Abstract:
Among all observed natural hazards, water-related disasters are the most frequent and they pose major threats to people and while hindering socio-economic development. Flood forecasting is one the most challenging and difficult problems in hydrology. However, it is also one of the most important problems in hydrology due to its critical contribution in reducing economic damages and loss of life losses. In many regions of the world, flood forecasting is one among the few feasible options to manage floods. In Soil Conservation Service Curve Number (SCS-CN) method, Antecedent Moisture Condition (AMC) of the soil plays a very consequential role because the curve number varies according to the soil, land cover and soil moisture content, and that is considered while estimating runoff depth. Soil water represents only a minimal part of the water on our planet, but it is certainly one of the most imperative factors when it comes to flood forecasting since soil saturation directly affects runoff generation. Kelani river basin was selected for the study because of the nature of the basin with respect to the vulnerability to floods and availability of data at finer resolution. Ten years of daily rainfall, streamflow and evaporation data from 2007 to 2017 water year were used for the study. Events separation was carried out using Minimum Inter-event Time (MIT) method.

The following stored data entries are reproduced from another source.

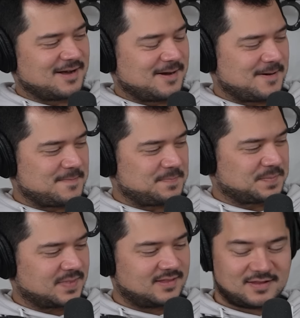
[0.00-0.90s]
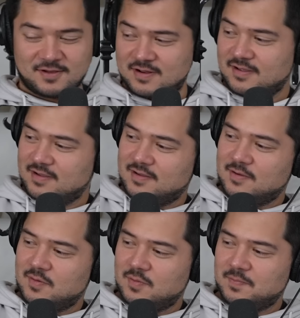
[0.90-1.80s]
Um, dude,
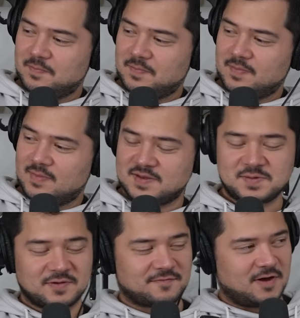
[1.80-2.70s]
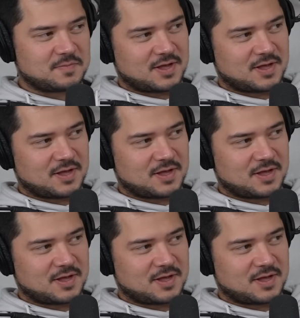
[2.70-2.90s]
this has been fun,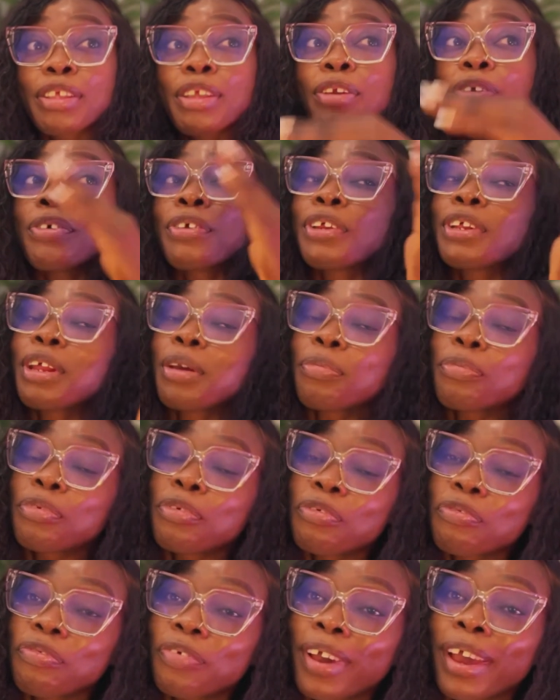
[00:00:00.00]
They created a
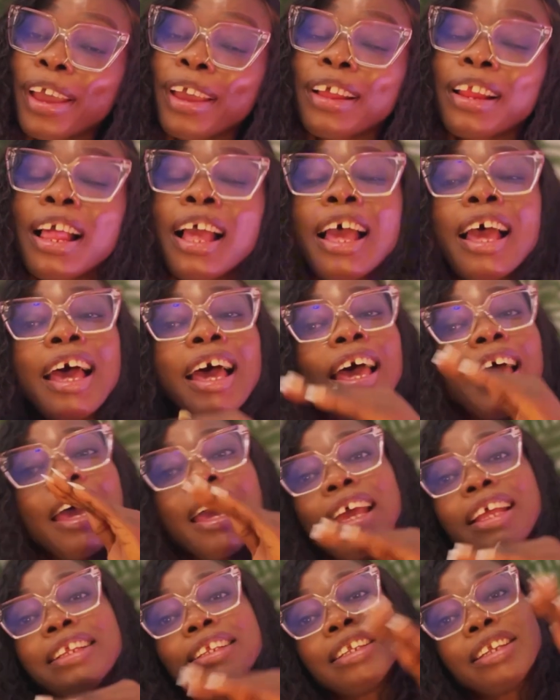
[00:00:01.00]
profile
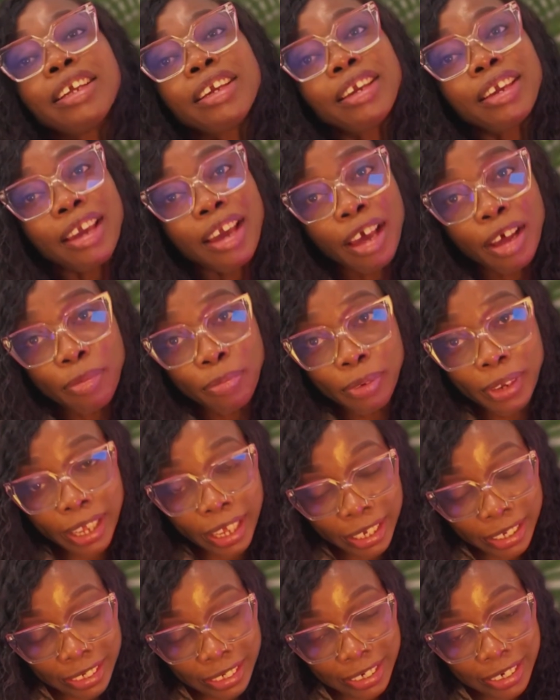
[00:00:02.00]
and they
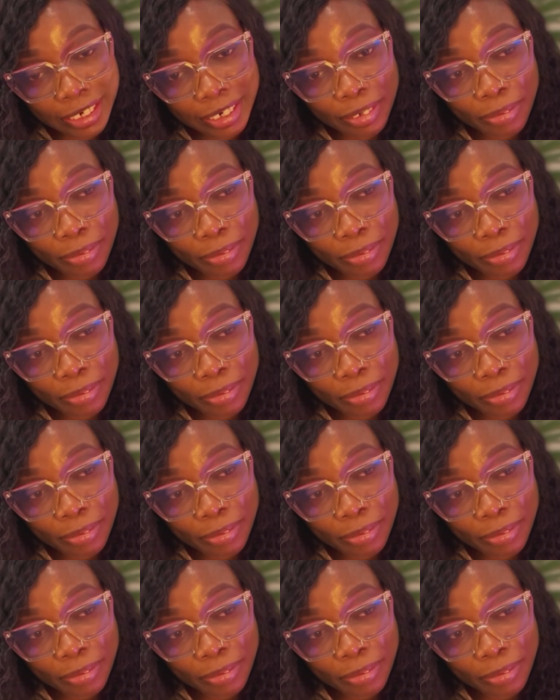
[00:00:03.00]
applied.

There are 38 selected events, out of which the first half events were used for model calibration and the second half events were used for model verification. The univariate gradient search method was applied to optimize the parameters by minimizing the Sum of Absolute Residual Error (SARE) objective function. Manual calibration was carried out using Nash-Sutcliffe model efficiency coefficient (NASH) as an objective function for comparison.

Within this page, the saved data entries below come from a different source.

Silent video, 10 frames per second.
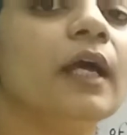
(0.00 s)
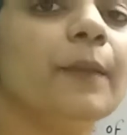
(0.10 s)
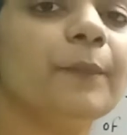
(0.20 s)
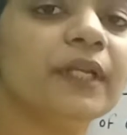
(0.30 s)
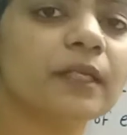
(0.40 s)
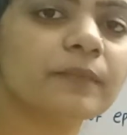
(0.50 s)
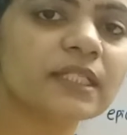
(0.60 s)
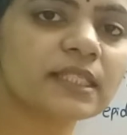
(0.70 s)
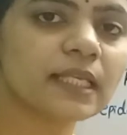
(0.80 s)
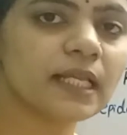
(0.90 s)
epidermal
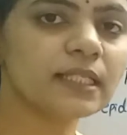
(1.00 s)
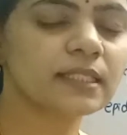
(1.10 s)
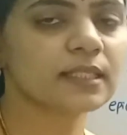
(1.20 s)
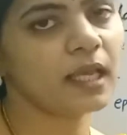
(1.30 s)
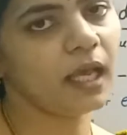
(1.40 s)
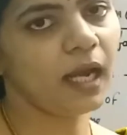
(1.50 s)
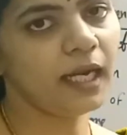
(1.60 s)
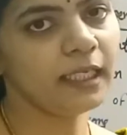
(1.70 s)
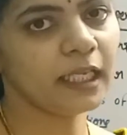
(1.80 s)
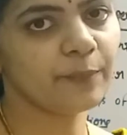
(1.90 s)
cells
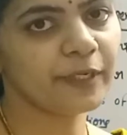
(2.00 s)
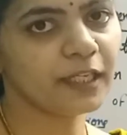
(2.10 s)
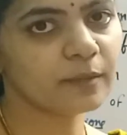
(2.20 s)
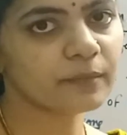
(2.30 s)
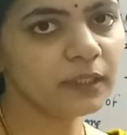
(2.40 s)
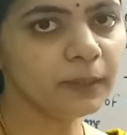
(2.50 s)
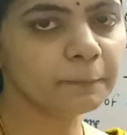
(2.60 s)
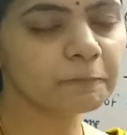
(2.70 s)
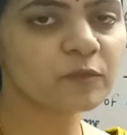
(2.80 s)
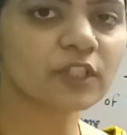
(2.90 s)
and epidermal
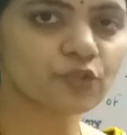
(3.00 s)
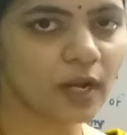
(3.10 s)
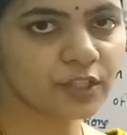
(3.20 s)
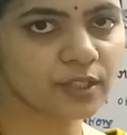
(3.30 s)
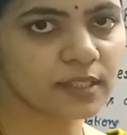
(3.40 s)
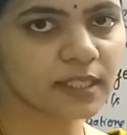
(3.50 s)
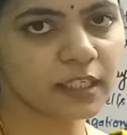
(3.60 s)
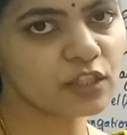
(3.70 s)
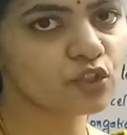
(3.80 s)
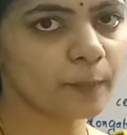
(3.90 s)
structures, that
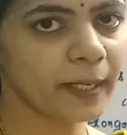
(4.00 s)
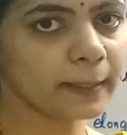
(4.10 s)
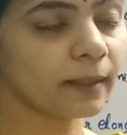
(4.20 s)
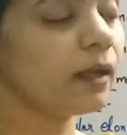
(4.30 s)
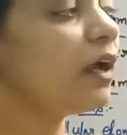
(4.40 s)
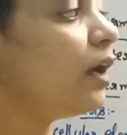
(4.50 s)
is stomata.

The average NASH value in model calibration and validation were 0.63 and 0.62 while the lowest Root Mean Square Error (RMSE) obtained in model calibration and validation were 1.31 and 2.82 respectively. The closer the model efficiency is to NASH value of 1, the more accurate the model is. The calibration data set performed better than the model verification data set as depicted by lower RMSE value. Random events were selected to incorporate different soil moisture conditions to check the model performances. It has been observed that the events that falls in Maha season performs better when AMC III is applied whereas the model performance neither improves nor deteriorate when the events falls in Yala season.
The present work reveals and confirms that while conducting event rainfall-runoff modelling for flood management using HEC-HMS, AMC should be considered in order to improve the model efficiency and performance. The study findings are applicable to other hydrologically similar basins in the same region or elsewhere and the findings from model sensitivity analysis are useful for fine tuning model performance and opting for better flood management strategies.